Try it: When the line containing "[00:03:07.73]" is found in the data below, copy it and each line after it through the line containing "[00:03:09.14]", exactly and with no others.

[Saved entries]

------------------------------------------------------------

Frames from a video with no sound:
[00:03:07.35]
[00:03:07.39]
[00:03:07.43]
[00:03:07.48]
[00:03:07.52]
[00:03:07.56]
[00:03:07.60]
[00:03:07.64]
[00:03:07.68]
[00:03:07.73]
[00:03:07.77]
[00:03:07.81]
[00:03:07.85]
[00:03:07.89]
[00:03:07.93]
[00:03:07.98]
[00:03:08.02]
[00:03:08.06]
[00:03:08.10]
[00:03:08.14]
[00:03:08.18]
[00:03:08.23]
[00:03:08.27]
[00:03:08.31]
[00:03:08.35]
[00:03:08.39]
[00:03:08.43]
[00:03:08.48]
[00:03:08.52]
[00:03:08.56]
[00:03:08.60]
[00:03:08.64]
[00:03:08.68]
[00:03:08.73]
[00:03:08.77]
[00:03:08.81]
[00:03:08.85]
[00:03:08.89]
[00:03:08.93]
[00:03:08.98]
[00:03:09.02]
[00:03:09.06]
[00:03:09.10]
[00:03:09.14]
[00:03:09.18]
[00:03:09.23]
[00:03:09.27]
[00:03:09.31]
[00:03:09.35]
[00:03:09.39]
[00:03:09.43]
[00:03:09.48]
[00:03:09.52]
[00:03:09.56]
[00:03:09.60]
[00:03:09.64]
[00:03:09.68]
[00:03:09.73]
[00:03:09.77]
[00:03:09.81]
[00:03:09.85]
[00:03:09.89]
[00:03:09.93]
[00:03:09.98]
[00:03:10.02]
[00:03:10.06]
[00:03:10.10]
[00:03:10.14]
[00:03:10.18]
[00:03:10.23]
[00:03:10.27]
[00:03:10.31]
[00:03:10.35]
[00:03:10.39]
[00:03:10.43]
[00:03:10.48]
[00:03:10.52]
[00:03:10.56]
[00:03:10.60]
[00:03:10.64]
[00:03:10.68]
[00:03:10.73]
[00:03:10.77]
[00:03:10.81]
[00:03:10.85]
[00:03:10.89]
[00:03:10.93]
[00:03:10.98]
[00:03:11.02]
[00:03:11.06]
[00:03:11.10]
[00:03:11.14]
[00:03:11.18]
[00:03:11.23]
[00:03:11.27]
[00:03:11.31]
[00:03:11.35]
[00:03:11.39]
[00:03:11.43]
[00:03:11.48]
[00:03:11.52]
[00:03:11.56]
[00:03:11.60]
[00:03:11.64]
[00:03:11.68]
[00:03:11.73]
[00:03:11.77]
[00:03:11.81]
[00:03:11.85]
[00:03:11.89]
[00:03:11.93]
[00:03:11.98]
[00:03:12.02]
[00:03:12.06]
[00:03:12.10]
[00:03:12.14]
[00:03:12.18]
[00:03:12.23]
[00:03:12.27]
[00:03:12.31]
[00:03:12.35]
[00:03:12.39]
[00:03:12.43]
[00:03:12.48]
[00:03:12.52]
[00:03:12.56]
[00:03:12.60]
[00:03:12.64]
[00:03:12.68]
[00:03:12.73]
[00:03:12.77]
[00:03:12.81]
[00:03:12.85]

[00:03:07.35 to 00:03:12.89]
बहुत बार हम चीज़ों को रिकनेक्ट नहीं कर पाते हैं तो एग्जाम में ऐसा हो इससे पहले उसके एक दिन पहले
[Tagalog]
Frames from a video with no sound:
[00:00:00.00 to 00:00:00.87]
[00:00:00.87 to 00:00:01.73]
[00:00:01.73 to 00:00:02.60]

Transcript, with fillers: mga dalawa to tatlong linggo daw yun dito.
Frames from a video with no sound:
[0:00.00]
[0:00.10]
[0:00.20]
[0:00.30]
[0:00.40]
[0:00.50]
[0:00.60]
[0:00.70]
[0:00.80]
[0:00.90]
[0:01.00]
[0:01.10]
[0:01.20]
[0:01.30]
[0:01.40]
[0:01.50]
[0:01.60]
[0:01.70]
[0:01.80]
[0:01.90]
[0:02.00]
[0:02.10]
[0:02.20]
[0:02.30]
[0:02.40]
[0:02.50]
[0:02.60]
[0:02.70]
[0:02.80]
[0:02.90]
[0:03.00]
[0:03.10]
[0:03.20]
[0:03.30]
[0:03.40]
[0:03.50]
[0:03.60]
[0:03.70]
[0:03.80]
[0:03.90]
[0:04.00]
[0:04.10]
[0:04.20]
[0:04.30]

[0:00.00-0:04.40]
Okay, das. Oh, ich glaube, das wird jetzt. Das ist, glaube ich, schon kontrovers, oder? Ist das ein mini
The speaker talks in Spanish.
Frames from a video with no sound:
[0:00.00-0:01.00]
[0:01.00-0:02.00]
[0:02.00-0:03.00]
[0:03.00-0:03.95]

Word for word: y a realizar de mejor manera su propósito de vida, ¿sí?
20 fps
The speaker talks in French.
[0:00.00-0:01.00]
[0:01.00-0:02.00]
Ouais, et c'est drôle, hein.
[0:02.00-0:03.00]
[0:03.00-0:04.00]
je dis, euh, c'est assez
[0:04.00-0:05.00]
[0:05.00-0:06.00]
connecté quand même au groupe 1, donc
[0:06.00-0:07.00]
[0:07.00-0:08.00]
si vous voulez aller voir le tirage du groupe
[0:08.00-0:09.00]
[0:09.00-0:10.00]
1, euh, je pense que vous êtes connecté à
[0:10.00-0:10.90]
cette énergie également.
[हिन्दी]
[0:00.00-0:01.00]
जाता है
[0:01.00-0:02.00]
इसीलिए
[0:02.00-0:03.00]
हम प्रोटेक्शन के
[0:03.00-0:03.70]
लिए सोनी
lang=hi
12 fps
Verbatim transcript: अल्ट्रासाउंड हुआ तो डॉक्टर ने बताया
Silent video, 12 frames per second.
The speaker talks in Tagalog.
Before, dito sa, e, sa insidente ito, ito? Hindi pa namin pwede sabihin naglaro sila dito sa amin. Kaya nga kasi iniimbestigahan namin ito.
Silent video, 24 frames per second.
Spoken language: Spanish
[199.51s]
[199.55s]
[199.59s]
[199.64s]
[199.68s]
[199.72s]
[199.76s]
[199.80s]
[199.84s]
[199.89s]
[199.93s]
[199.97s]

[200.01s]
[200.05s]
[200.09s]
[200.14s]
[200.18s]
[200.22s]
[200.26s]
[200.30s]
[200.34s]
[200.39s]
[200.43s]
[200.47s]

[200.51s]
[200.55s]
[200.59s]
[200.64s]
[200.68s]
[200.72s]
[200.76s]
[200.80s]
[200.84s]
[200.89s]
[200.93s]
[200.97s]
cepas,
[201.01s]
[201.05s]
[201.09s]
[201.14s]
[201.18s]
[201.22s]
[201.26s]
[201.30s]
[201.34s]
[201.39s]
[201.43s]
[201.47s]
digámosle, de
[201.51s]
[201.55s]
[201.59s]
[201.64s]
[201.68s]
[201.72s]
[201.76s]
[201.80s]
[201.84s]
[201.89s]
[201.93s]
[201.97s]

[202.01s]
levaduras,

------------------------------------------------------------

Answer to the exercise:
[00:03:07.73]
[00:03:07.77]
[00:03:07.81]
[00:03:07.85]
[00:03:07.89]
[00:03:07.93]
[00:03:07.98]
[00:03:08.02]
[00:03:08.06]
[00:03:08.10]
[00:03:08.14]
[00:03:08.18]
[00:03:08.23]
[00:03:08.27]
[00:03:08.31]
[00:03:08.35]
[00:03:08.39]
[00:03:08.43]
[00:03:08.48]
[00:03:08.52]
[00:03:08.56]
[00:03:08.60]
[00:03:08.64]
[00:03:08.68]
[00:03:08.73]
[00:03:08.77]
[00:03:08.81]
[00:03:08.85]
[00:03:08.89]
[00:03:08.93]
[00:03:08.98]
[00:03:09.02]
[00:03:09.06]
[00:03:09.10]
[00:03:09.14]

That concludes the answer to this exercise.